According to Tibetan Buddhist myth, Gyalpo Pehar (] [also spelt: pe kar & dpe dkar) is the chief spirit belonging to the gyalpo class. When Padmasambhava arrived in Tibet in the eighth century, he subdued all gyalpo spirits and put them under control of Gyalpo Pehar, who promised not to harm any sentient beings and was made the chief guardian spirit of the Samye Temple built at that time. Some Tibetans believe that the protector of Samye sometimes enters the body of a medium (called the "Dharma Lord of Samye") and acts as an oracle.

==Nechung Gyalpo==
The Great Dharma King (rgyal chen) Nechung Dorje Drakden (rdo rje grags ldan) or Nechung Chokyong (chos skyong) is considered to be the chief minister of Gyalpo Pehar or the same as the activity aspect of Gyalpo Pehar. It is the spirit of this deity which possesses the Nechung Oracle or State Oracle of Tibet.

==Sources==
- Samuel, Geoffrey (1995). "Civilized Shamans: Buddhism in Tibetan Societies"
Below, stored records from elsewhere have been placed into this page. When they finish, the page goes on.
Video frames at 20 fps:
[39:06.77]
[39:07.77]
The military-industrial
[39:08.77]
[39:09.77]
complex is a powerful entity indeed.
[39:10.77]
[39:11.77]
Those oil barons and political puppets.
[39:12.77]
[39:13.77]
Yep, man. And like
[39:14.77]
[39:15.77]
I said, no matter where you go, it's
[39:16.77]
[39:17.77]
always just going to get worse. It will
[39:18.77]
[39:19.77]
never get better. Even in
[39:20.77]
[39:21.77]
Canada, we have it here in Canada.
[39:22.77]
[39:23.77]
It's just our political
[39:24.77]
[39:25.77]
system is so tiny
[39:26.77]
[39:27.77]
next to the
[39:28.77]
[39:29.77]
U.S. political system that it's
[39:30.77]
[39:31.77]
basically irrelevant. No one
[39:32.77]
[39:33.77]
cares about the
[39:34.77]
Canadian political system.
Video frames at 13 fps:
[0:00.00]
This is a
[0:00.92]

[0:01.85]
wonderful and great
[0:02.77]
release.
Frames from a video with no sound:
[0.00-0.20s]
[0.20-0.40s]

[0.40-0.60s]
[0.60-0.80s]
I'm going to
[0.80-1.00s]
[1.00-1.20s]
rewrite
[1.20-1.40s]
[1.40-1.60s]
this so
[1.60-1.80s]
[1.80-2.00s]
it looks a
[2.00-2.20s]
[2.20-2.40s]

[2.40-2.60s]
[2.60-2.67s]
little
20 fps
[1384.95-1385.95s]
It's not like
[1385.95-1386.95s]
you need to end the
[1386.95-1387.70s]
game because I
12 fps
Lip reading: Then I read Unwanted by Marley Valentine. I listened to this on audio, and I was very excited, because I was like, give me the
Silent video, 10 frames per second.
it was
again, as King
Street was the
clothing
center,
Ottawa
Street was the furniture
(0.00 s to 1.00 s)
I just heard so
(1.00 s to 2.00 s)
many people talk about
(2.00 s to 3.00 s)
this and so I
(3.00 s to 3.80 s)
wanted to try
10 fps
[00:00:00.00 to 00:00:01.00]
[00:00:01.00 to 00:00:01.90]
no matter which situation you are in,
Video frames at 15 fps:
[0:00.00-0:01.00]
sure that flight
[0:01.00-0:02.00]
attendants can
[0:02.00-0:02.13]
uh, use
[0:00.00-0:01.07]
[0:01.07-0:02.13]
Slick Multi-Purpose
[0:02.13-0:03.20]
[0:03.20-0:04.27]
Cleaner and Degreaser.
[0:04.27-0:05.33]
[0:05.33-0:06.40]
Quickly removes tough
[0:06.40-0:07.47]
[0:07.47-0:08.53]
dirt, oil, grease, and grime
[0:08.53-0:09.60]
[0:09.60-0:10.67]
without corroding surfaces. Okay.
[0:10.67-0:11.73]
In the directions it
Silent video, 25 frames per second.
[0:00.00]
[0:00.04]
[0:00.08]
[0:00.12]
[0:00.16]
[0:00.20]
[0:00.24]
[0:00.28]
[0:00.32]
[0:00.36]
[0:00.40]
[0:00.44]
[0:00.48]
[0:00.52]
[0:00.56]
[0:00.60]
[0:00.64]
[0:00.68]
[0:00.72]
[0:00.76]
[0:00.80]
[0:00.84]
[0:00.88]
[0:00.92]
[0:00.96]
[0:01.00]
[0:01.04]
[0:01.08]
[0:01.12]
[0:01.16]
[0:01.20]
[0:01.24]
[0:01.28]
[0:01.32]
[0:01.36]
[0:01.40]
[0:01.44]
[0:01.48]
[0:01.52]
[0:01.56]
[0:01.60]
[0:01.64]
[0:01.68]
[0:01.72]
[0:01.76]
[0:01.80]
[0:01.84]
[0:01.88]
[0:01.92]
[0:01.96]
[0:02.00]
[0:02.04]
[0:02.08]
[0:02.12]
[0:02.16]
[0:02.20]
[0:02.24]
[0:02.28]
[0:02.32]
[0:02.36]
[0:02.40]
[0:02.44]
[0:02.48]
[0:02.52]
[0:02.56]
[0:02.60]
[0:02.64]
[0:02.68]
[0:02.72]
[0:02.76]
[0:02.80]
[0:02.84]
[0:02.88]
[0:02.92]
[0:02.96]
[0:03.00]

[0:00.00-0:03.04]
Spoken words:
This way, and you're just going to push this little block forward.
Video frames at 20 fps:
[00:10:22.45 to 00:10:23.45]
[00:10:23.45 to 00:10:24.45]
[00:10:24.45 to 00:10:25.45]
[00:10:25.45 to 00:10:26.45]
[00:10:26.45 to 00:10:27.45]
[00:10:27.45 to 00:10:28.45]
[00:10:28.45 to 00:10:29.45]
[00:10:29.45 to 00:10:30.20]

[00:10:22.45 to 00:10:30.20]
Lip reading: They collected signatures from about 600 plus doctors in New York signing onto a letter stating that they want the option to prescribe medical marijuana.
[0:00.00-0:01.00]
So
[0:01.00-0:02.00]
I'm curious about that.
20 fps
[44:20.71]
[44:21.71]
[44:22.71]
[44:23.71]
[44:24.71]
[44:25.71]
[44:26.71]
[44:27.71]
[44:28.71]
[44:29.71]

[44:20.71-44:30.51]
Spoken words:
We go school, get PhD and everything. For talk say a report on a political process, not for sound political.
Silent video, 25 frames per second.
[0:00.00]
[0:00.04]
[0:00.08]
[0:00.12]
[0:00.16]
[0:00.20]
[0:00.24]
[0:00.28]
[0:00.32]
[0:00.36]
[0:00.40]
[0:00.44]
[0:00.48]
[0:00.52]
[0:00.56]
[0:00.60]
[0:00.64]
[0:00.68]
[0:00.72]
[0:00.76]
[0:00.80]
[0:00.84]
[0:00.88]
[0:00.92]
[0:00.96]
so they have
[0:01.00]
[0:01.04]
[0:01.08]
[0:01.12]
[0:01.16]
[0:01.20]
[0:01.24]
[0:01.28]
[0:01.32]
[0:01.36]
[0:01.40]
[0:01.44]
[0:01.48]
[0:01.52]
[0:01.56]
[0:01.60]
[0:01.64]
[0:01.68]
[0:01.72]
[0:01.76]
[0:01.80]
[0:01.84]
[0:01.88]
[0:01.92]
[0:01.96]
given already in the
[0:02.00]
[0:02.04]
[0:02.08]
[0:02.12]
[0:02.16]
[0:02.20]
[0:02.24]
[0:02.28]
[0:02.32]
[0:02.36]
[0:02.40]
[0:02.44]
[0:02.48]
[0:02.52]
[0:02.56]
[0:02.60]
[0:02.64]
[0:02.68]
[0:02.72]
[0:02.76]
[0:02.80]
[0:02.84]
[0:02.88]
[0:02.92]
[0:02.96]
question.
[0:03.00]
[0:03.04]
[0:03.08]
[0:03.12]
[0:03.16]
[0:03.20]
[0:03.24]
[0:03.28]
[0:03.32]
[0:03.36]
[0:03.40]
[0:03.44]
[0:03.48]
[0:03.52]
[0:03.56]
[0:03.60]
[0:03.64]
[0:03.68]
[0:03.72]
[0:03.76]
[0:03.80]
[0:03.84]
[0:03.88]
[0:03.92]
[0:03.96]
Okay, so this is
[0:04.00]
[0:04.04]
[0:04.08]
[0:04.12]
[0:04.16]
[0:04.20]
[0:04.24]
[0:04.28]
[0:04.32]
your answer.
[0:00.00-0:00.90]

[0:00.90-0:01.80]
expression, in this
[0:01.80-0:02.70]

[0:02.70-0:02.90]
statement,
- Tashi, Kelzang (2023). "World of Worldly Gods: The Persistence and Transformation of Shamanic Bon in Buddhist Bhutan"
- Beyer, Stephan (1978). "The cult of Tārā: Magic and ritual in Tibet"
- Dorje, Gyurme (2001). "White Beryl: Tibetan Elemental Divination Paintings"
- Gyatso, Geshe Kelsang (1997). "Heart Jewel: The Essential Practices of Kadampa Buddhism"
Kalsang, Ladrang (1996). "The Guardian Deities of Tibet"
- Lopez, Donald S. (Jr.) (1998). "Elaborations on Emptiness: Uses of the Heart Sutra"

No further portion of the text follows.